Please repeat exactly the lines from the one containing "[181.88-182.92s]" through the last line of the records, both included, and nothing else, leaving out any pictures.

Stored data -
++++++++++++++++++++

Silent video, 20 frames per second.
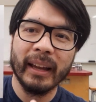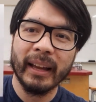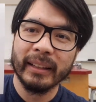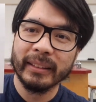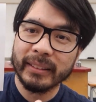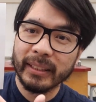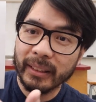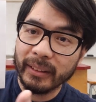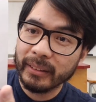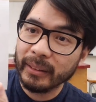
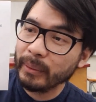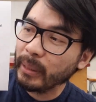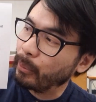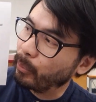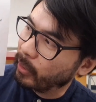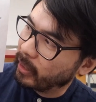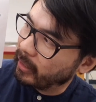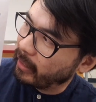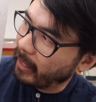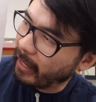and tell them that
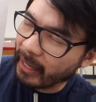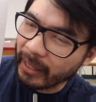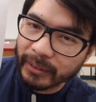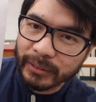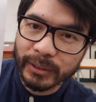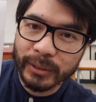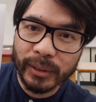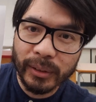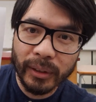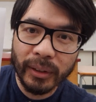we're going to
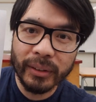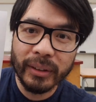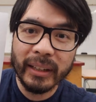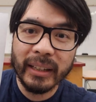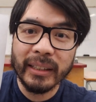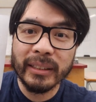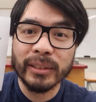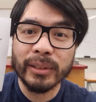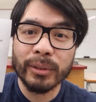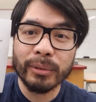answer
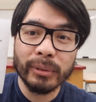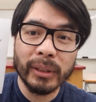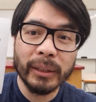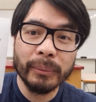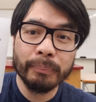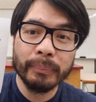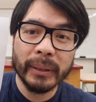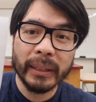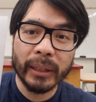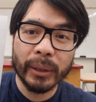these three
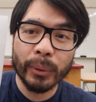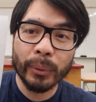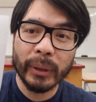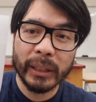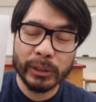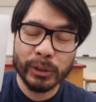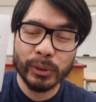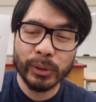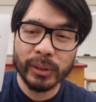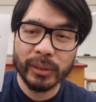big
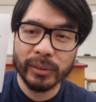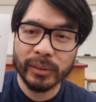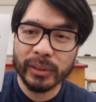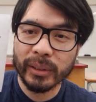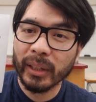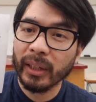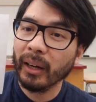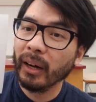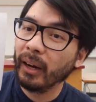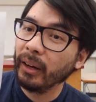questions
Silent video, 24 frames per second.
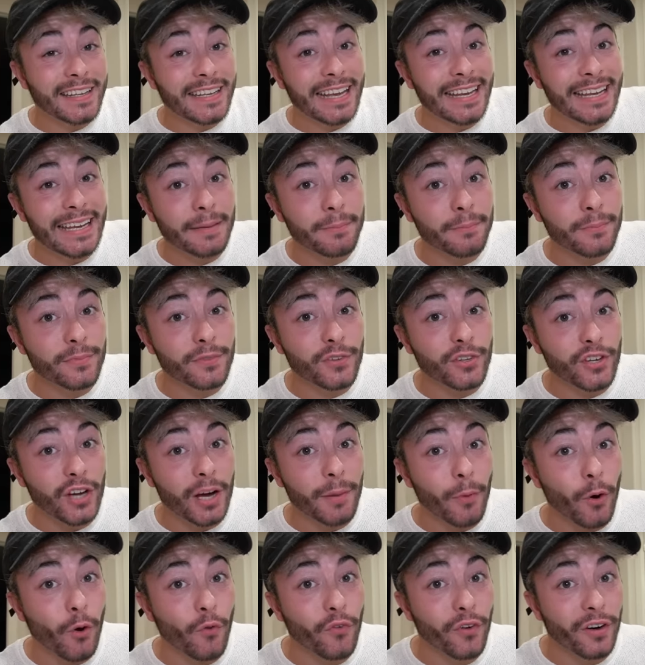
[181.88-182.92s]
get him to
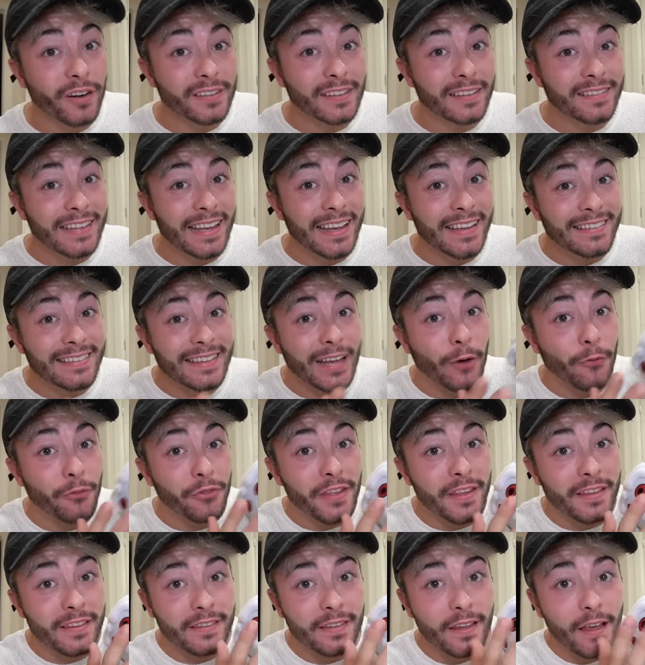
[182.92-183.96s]
come over to test out
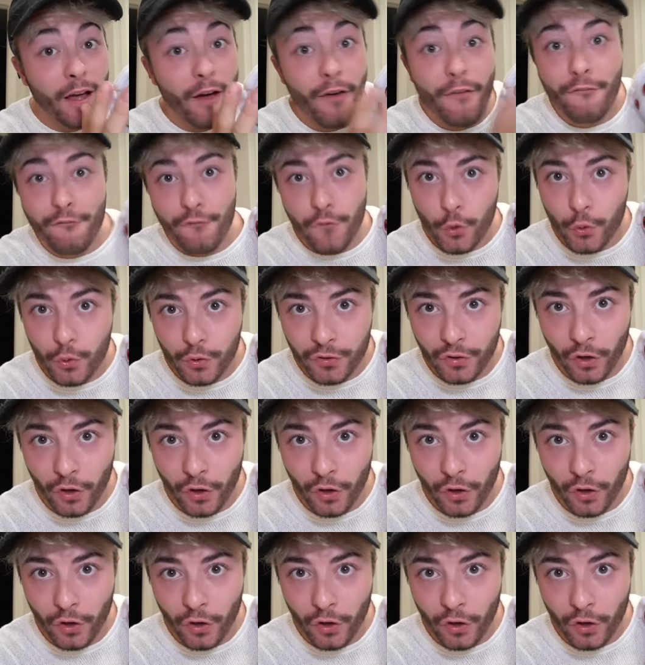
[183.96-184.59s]
this voodoo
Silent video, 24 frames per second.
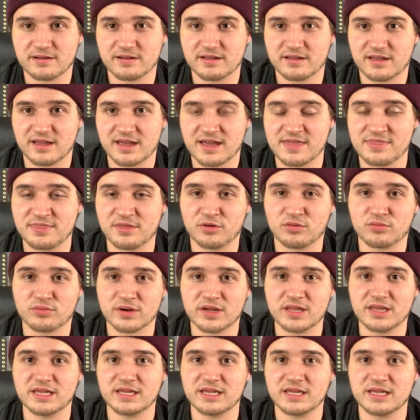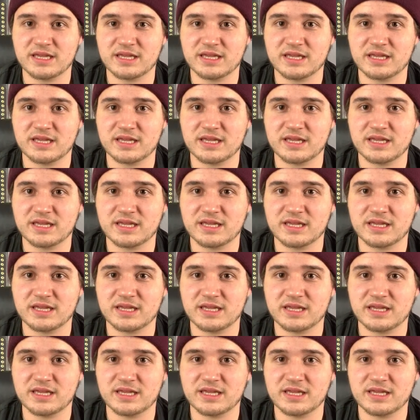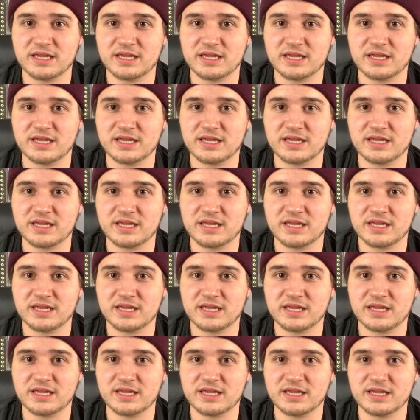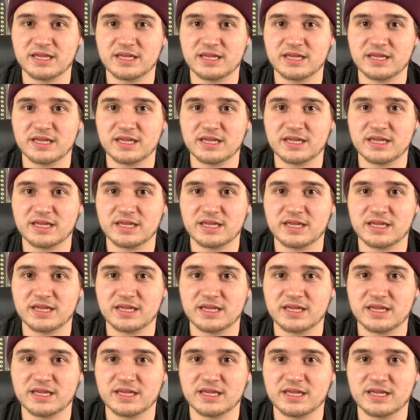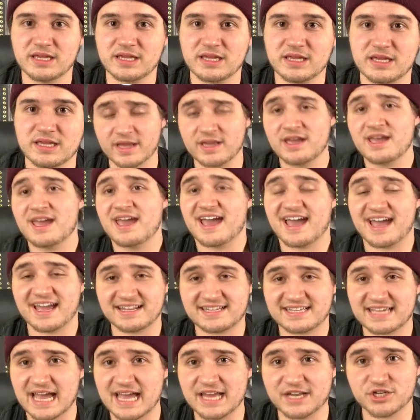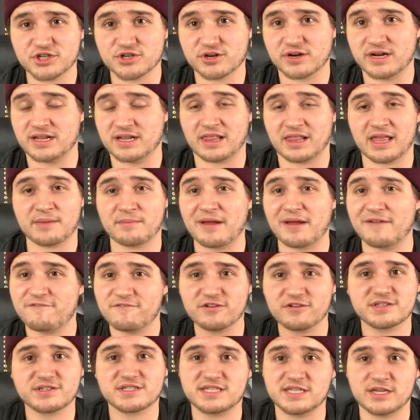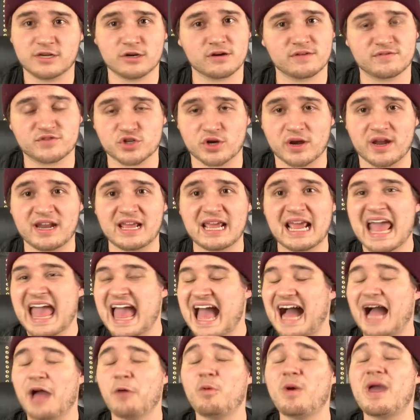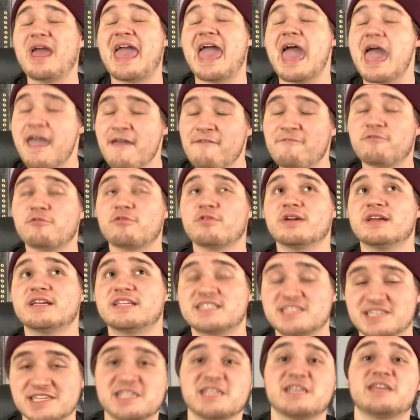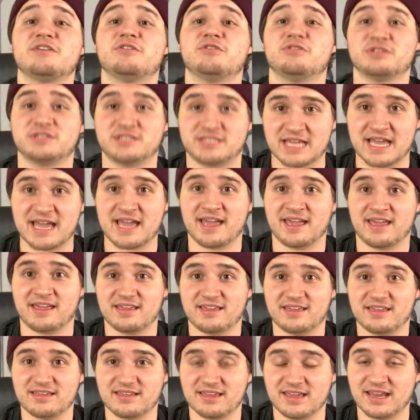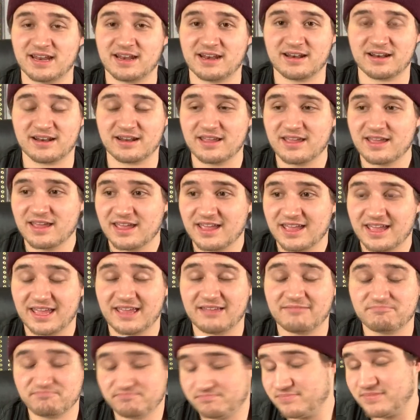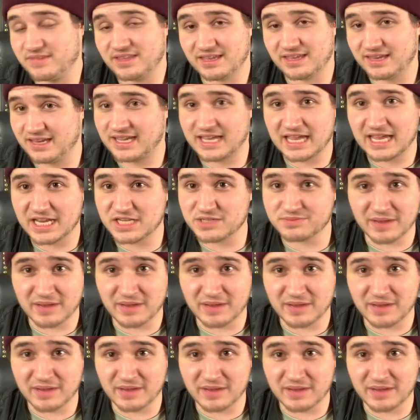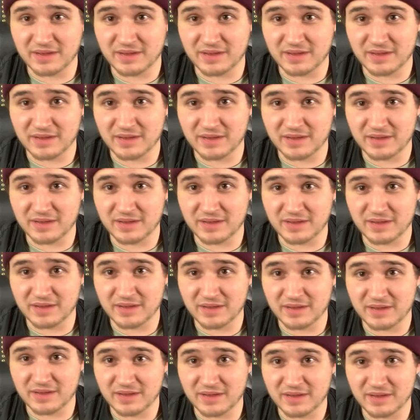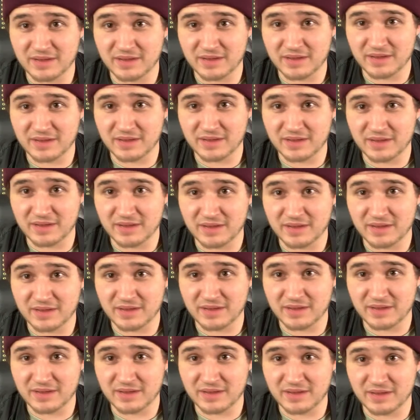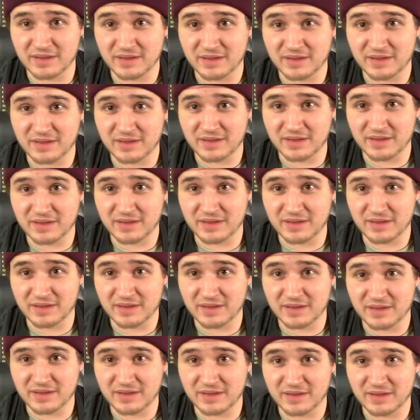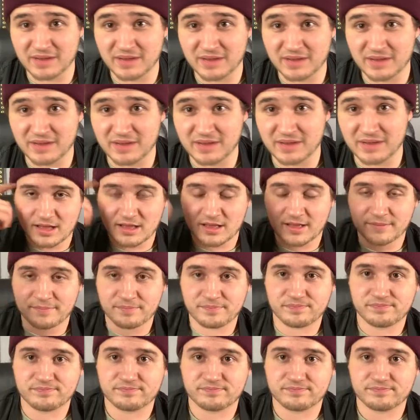you'll really know if you really want it. But if you really do want it, attend training. Like my first year of training, I went every single day, and it kicked my butt, but I learned a lot during those times, and now I have a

++++++++++++++++++++

Solution to the exercise -
[181.88-182.92s]
get him to
[182.92-183.96s]
come over to test out
[183.96-184.59s]
this voodoo
Silent video, 24 frames per second.
you'll really know if you really want it. But if you really do want it, attend training. Like my first year of training, I went every single day, and it kicked my butt, but I learned a lot during those times, and now I have a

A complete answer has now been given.